Optical waveguides consist of a transparent waveguiding core surrounded by transparent materials of lower indices of refraction. Several general methods are utilized for fabrication of optical waveguides.
Optical waveguides fabricated in GaAs/AlGaAs structures by laser-assisted etching has been reported in Integrated And Guided-Wave Optics, 1989 Technical Digest Series, 4, 64-67 (Optical Society of America).
U.S. Pat. No. 4,842,677 describes excimer laser etching of high resolution conductive patterns involving the use of an organic polymeric resist. Other publications relating to photoablation of organic polymers include J. Appl. Phys., 66(3), 1411 (1989).
Methods of fabricating organic waveguides are a newly evolving technology. A review article in Journal Of Lightwave Technology, 7(10), 1445 (1989) describes several polymeric channel waveguide fabrication routes, such as etching methods which include wet chemistry etching, reactive ion etching, excimer laser ablation, and the like.
New developments in organic waveguide technology involve the use of polymers with side chains that exhibit second order nonlinear optical susceptibility. Side chain polymers are described in U.S. Pat. Nos. 4,801,670; 4,804,255; 4,808,332; 4,882,865; and 4,865,406.
When a side chain polymer waveguiding thin film medium is subjected to an electric field to induce a noncentrosymmetric molecular orientation of the polymer side chains, the waveguiding medium exhibits second order nonlinear optical susceptibility .chi..sup.(2). The electrooptic activity of the side chain polymer waveguiding medium is proportional to the degree of noncentrosymmetric molecular orientation induced by electric field poling, which in turn is proportional to the strength of the applied electric field.
For wave interactions in a thin film waveguiding medium to be efficient, the velocities of the different electromagnetic waves must be matched. U.S. Pat.
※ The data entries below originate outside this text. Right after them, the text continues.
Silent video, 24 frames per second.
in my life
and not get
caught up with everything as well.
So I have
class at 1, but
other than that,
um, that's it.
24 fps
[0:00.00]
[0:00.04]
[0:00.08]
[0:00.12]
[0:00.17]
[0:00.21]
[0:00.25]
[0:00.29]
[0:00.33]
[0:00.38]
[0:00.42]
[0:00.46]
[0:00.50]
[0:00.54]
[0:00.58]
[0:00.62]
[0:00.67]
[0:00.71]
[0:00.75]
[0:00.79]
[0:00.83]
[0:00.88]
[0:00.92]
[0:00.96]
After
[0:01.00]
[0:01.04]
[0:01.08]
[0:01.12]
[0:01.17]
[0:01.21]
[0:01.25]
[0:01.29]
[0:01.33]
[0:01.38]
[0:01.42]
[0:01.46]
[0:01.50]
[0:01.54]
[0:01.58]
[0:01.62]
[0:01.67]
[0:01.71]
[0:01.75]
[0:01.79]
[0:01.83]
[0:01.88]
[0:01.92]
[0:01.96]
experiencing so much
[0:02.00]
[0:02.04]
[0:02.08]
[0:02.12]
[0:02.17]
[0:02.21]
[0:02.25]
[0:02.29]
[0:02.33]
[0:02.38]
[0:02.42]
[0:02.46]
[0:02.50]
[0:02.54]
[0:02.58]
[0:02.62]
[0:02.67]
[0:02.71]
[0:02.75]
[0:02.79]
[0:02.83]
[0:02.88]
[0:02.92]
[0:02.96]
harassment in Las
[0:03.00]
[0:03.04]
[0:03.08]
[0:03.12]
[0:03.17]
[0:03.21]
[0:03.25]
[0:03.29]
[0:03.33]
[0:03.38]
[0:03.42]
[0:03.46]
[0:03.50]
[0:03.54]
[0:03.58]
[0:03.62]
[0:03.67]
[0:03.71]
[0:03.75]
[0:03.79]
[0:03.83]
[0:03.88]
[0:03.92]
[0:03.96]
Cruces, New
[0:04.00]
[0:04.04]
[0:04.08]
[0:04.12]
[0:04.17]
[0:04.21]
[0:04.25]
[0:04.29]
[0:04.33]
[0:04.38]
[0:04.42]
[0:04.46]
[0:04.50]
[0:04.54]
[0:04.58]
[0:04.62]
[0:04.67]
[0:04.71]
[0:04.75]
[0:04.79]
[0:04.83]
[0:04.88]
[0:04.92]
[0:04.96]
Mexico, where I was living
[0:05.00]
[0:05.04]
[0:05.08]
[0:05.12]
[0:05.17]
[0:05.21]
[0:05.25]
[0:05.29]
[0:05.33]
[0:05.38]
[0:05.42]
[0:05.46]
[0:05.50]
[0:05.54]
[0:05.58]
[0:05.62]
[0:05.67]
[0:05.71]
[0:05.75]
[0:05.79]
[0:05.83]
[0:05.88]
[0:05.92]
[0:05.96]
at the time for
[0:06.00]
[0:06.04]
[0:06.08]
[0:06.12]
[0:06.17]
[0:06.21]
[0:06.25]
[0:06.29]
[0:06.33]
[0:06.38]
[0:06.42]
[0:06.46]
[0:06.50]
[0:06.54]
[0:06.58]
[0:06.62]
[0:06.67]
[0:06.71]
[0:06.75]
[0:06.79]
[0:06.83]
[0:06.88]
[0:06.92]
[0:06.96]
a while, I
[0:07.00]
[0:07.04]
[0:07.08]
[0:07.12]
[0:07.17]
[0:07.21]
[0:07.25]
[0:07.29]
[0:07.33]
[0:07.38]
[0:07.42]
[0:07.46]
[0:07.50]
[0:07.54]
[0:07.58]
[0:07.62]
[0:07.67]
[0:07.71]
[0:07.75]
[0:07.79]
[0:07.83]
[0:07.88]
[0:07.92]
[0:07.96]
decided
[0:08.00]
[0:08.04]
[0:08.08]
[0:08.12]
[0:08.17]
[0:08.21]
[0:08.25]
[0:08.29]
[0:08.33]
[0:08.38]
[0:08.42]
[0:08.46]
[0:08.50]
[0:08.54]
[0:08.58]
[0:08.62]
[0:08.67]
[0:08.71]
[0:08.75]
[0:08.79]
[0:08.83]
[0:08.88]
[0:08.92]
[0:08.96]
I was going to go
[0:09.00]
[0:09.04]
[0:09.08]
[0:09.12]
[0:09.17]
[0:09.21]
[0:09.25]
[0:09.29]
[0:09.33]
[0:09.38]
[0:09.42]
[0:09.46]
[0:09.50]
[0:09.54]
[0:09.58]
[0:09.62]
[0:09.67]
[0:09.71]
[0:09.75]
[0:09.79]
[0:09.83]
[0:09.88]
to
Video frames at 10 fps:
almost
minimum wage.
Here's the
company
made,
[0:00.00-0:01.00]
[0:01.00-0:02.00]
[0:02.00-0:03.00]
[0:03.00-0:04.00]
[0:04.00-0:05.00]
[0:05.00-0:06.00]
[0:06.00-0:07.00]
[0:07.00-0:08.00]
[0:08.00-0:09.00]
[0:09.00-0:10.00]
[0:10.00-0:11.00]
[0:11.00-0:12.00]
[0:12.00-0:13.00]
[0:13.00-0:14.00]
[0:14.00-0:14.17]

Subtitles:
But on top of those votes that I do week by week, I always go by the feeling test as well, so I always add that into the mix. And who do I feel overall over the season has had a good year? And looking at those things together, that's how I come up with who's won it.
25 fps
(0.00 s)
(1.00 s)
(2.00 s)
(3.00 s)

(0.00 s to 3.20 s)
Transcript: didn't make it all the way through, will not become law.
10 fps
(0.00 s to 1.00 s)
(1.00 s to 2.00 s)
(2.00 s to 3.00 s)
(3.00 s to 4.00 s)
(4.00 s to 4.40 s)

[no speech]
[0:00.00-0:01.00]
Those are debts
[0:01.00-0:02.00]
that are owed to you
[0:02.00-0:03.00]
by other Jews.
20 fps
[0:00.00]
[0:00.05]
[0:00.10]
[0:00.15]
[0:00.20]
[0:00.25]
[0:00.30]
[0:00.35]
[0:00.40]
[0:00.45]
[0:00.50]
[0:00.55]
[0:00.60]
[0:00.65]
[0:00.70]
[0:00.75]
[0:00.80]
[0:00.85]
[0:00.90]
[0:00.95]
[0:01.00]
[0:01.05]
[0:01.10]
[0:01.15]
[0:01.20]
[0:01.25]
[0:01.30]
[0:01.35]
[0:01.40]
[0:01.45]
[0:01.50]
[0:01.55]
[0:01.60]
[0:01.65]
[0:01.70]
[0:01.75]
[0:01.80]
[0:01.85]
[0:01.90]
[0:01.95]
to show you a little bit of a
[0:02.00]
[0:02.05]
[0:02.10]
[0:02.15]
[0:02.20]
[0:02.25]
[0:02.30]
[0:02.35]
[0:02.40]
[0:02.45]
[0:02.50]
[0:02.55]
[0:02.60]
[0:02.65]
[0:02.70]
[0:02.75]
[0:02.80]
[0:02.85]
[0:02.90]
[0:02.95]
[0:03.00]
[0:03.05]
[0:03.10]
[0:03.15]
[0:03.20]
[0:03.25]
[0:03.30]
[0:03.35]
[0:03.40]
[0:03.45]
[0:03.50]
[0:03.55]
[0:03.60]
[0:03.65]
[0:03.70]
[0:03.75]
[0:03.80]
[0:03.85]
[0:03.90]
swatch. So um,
No. 4,865,406 describes a frequency doubling polymeric waveguide in which phase-matching of propagating light waves is achieved with a periodic second order nonlinear optically responsive waveguiding medium.
There is continuing interest in the development of new and improved techniques for the fabrication of organic optical waveguides which overcome some of the inherent deficiencies of optical waveguide formation in transparent organic media, and which provide waveguides exhibiting an improved wave interaction efficiency.
Accordingly, it is an object of this invention to provide a method for the production of noncentrosymmetric polymeric optical waveguides by electric field poling with a novel combination of electrodes.
It is a further object of this invention to provide side chain polymeric optical waveguides which have a two-dimensional channel waveguiding structure, and which have the polymer side chains poled bidirectionally to provide a noncentrosymmetric orientation of periodic reverse polarity for efficient phase-matching of propagating radiation waves.
Other objects and advantages of the present invention shall become apparent from the accompanying description and Examples.